= Beginning of Section =
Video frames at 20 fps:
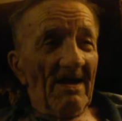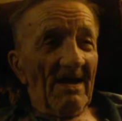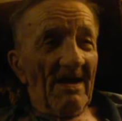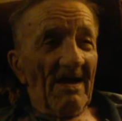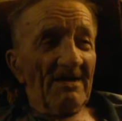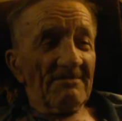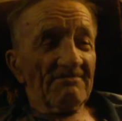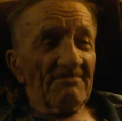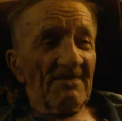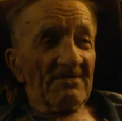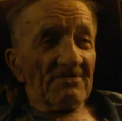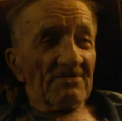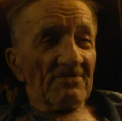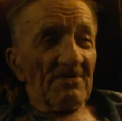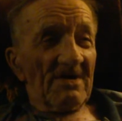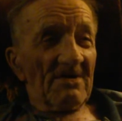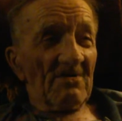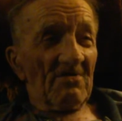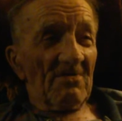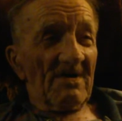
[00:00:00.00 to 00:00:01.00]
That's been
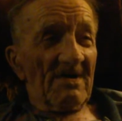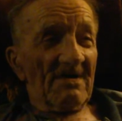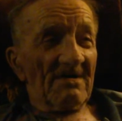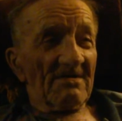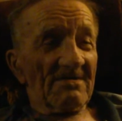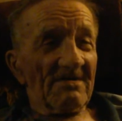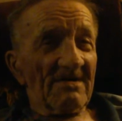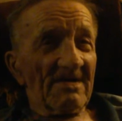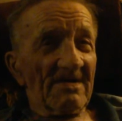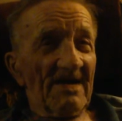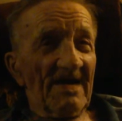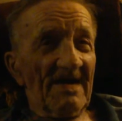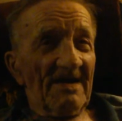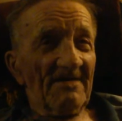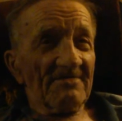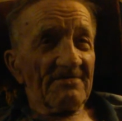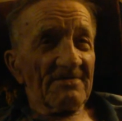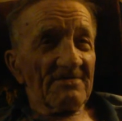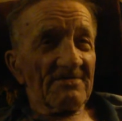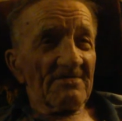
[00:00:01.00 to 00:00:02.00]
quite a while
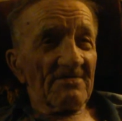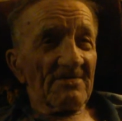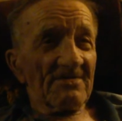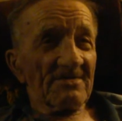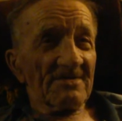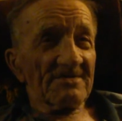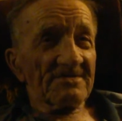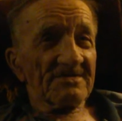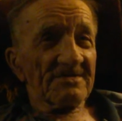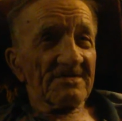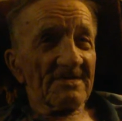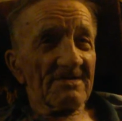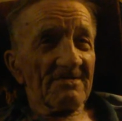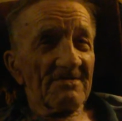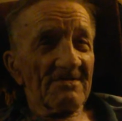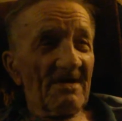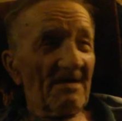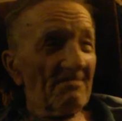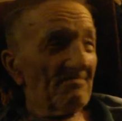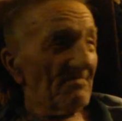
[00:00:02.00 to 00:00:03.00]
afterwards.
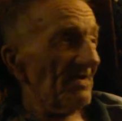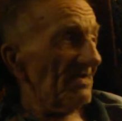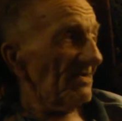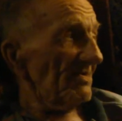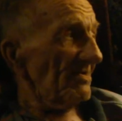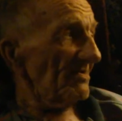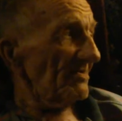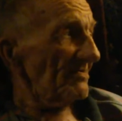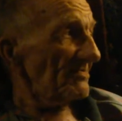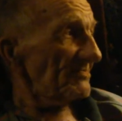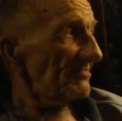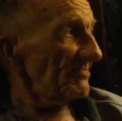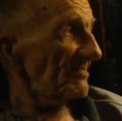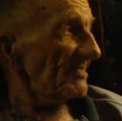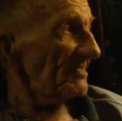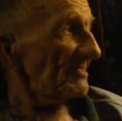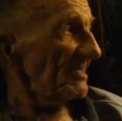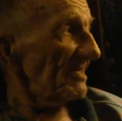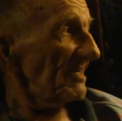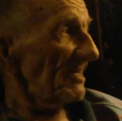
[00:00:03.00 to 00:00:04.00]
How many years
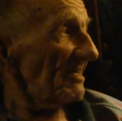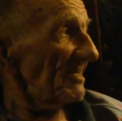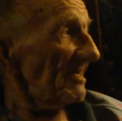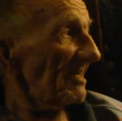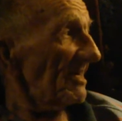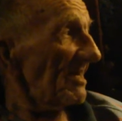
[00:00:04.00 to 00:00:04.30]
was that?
= End of Section =
= Beginning of Section =
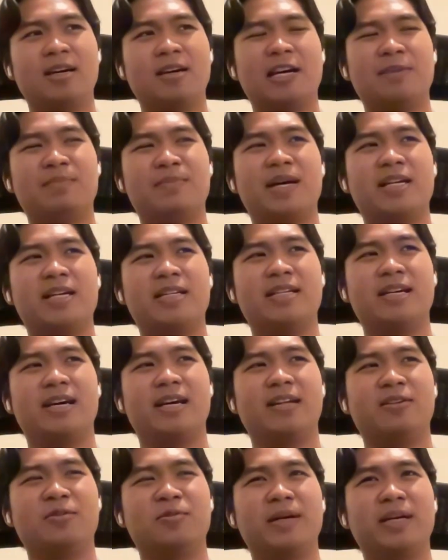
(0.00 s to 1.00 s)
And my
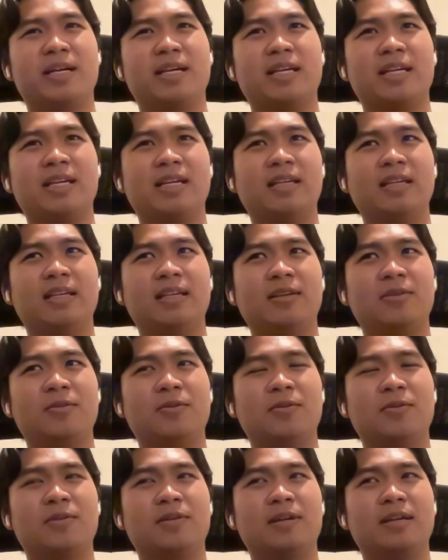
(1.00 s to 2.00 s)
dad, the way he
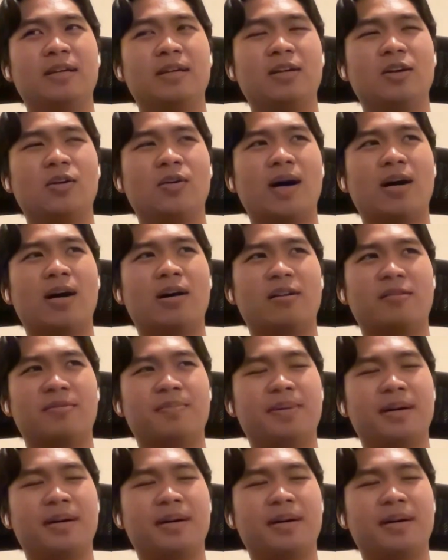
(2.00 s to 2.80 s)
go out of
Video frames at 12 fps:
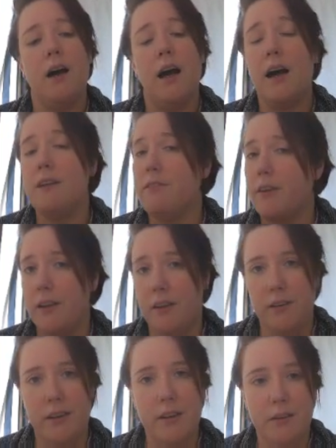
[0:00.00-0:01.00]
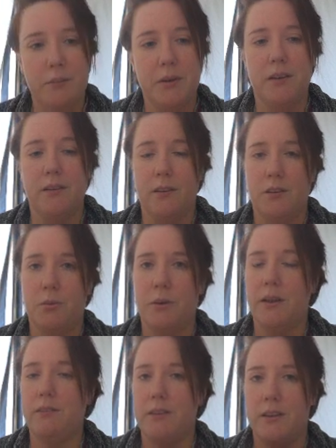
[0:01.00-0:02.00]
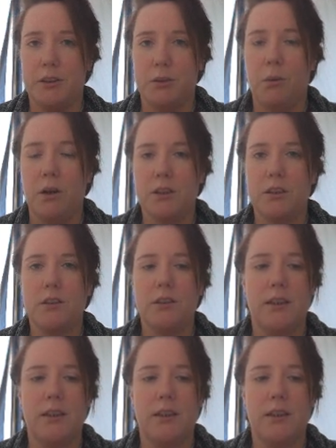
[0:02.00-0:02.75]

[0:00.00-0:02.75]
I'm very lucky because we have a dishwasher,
= End of Section =
# What is expected
For each line above that includes "frames", copy the line.

# Output for this exercise
Video frames at 20 fps:
Video frames at 12 fps:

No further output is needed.